Federal Reserve Bank of San Francisco President John Williams said the central bank should be ready to step up stimulus in case economic growth slows and threatens to delay improvement in the job market.
The Fed must “stand ready to do even more if needed to best achieve our statutory goals of maximum employment and price stability,” Williams said today in the text of remarks prepared for a speech in Bellevue, Washington. If growth were to worsen or the inflation outlook fall below the Fed’s goal of 2 percent, “additional monetary accommodation would be warranted.”
The U.S. economy added the fewest number of jobs in a year last month, fueling concern the labor market rebound is sputtering as growth overseas slows. Fed officials are scheduled to meet June 19-20, having affirmed a pledge at their April meeting to hold the main interest rate near zero through at least late 2014.
“An effective tool would be further purchases of longer- maturity securities, potentially including agency mortgage- backed securities,” Williams said at a luncheon hosted by the San Francisco Fed.
The Federal Open Market Committee said on April 25 it expects the job market will improve while adding that unemployment remains “elevated.” Fed officials upgraded their forecasts for joblessness, growth and inflation for the year. They will release revisions to those forecasts on June 20.

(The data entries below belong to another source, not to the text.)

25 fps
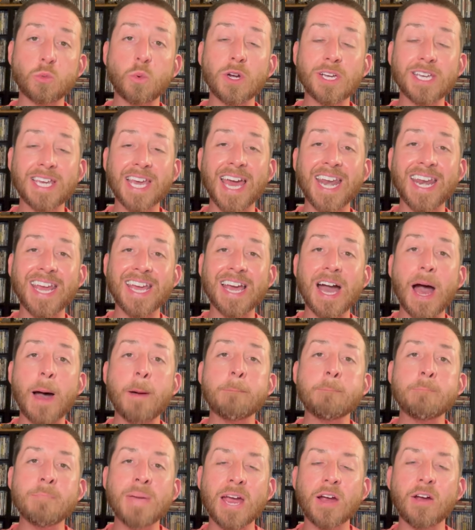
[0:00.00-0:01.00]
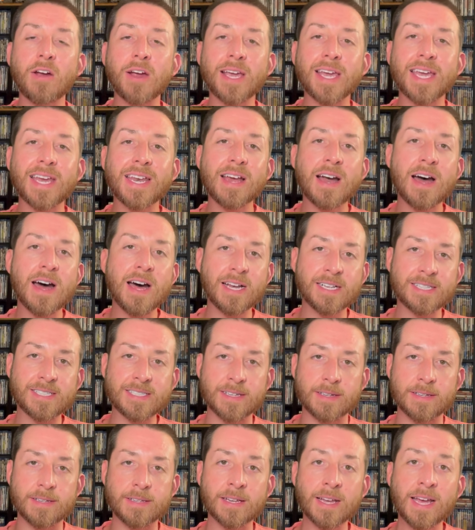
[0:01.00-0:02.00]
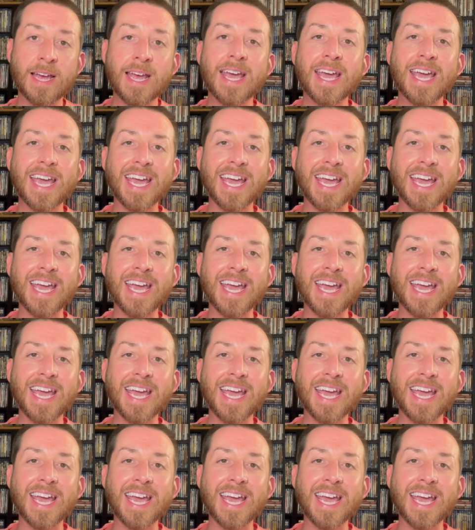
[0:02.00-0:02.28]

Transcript: we're getting American HustleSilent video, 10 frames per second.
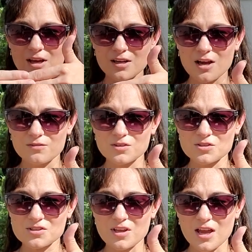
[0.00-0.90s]
that
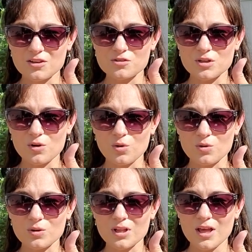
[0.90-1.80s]
covers the entry
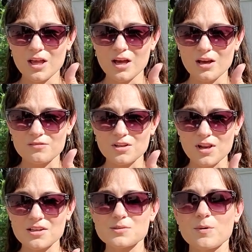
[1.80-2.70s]
hole of the
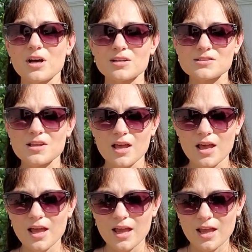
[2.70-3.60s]
nest box.
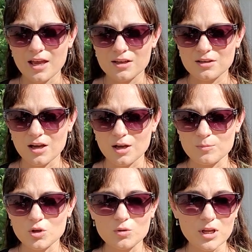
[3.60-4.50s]
And
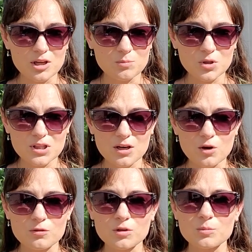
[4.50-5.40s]
you can put that
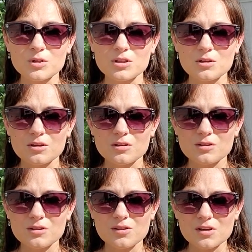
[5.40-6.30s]
over, but the
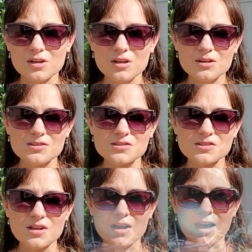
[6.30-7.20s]
key
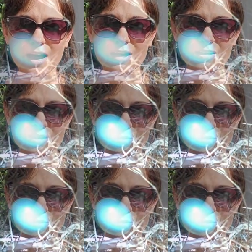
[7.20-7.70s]
is addingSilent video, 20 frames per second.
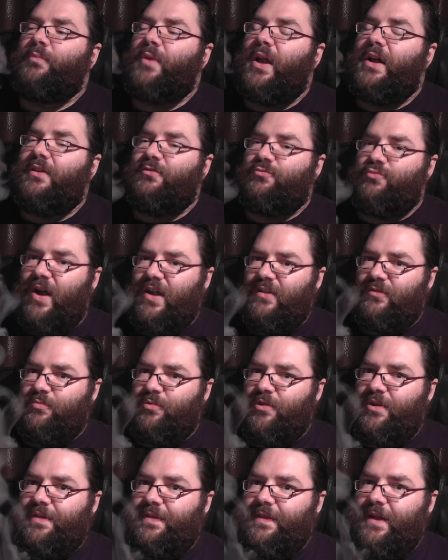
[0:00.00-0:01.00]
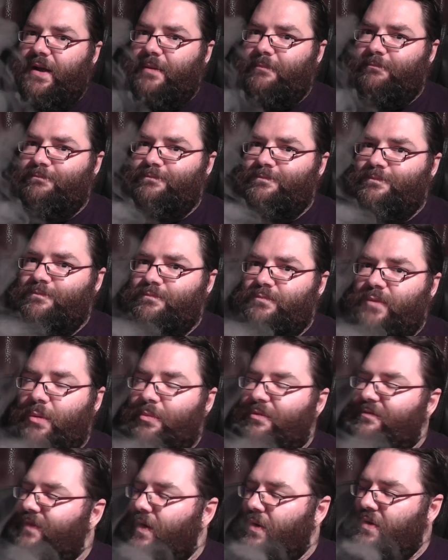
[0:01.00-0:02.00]
There's raspberry in that. I'll
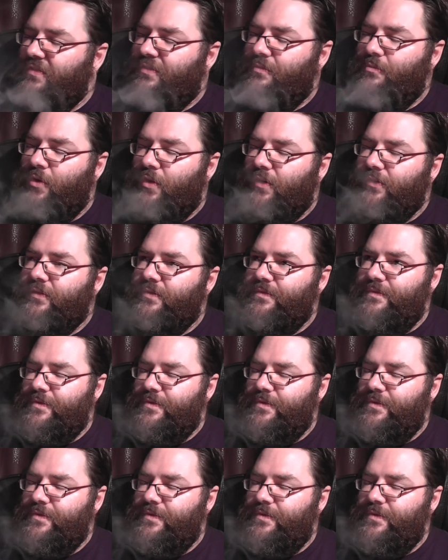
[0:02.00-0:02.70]
be very surprised ifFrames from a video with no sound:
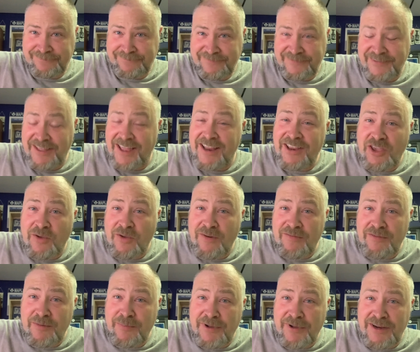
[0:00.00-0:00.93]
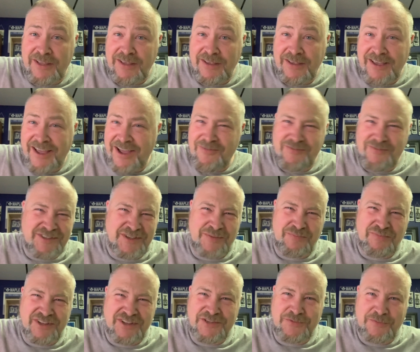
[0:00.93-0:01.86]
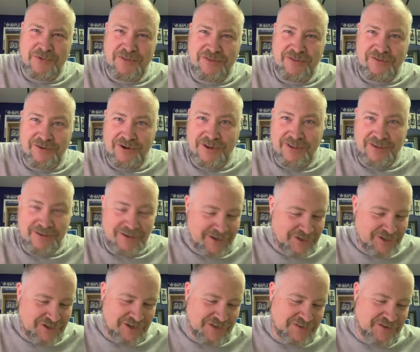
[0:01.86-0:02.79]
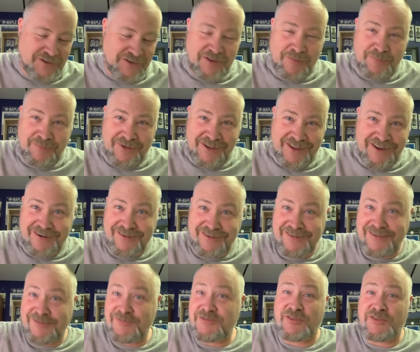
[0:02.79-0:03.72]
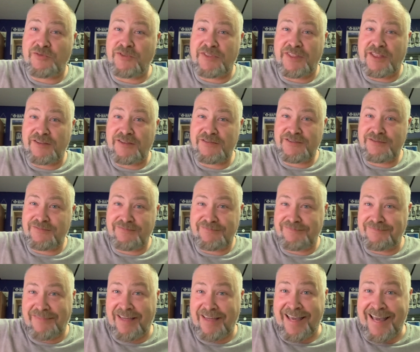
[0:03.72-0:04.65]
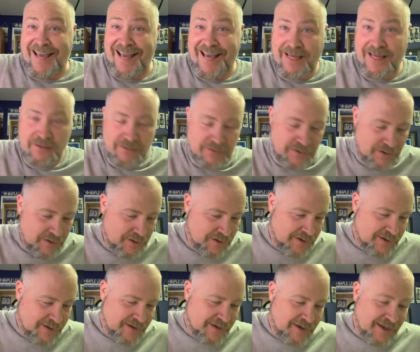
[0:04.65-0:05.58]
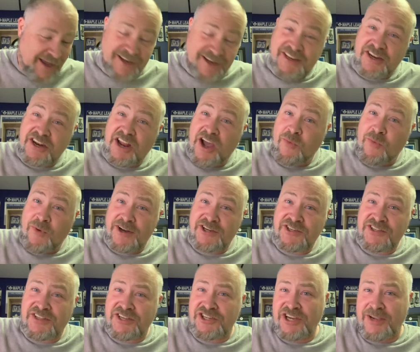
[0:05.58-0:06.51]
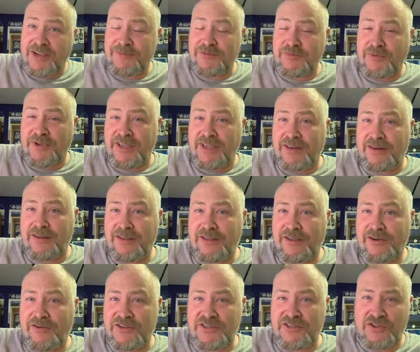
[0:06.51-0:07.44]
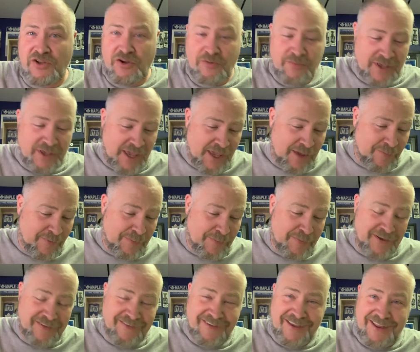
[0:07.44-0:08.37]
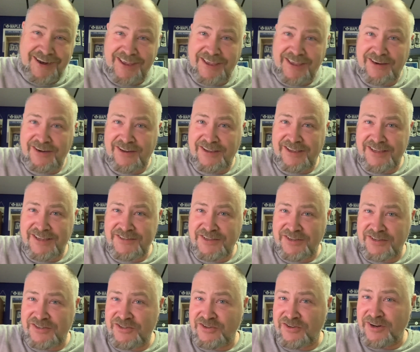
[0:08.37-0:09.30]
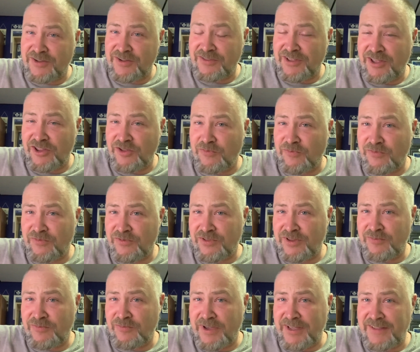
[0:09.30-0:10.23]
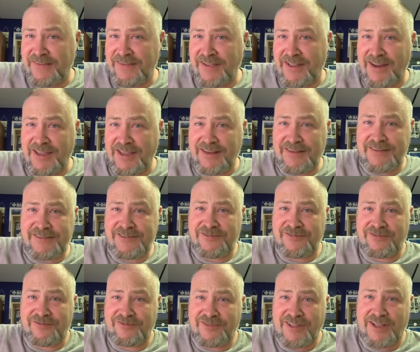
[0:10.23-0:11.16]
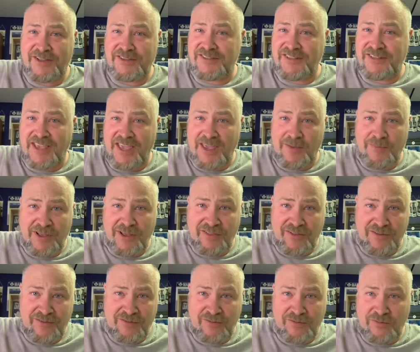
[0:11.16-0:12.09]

Thank you, everybody. How was he plus 130? I should have took the bet. I was the only thing that was, I did not watch the James Wade Chris Dobie game. I picked 10-8, and I guess it turned out the way 10-8. So that's the game I lost.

Labor Department figures showed last week that the unemployment rate unexpectedly rose to 8.2 percent in May while employers added only 69,000 jobs. Williams downplayed the report, saying it’s important not to get “carried away by one month’s data.”
“The underlying trend in job growth is probably closer to the 150,000 monthly job gain number that we’ve seen over the past year than to the recent weaker data,” he said.
That still means the unemployment rate will come down only “slowly,” making it likely that the economy won’t reach maximum employment until 2016, he said.
The San Francisco Fed chief said that Europe’s debt crisis weighs on the economic outlook. “A financial meltdown comparable to what we saw here during the financial crisis” was possible if “panic takes over” in the region, he said.
“A development that on its own might not be disastrous, such as another Greek default or even its abandonment of the euro, could set off contagion that would undermine confidence in other countries,” Williams said.
The benchmark 10-year yield has rebounded from last week’s record-low to 1.65 percent as of 3:11 p.m. in New York today as speculation grew that both the European Central Bank and the Fed will act to support global growth. The Standard & Poor’s 500 Index increased 1.9 percent to 1,309.73.
Signs of slowing job growth prompted Atlanta Fed President Dennis Lockhart to say today that prolonging Operation Twist, which extends the average duration of bonds in the Fed’s portfolio, is an “option on the table.” Chairman Ben S. Bernanke is scheduled to testify before Congress tomorrow on the economic outlook.
Williams, 49, is a voting member of the FOMC this year. He became president of the San Francisco Fed in March 2011.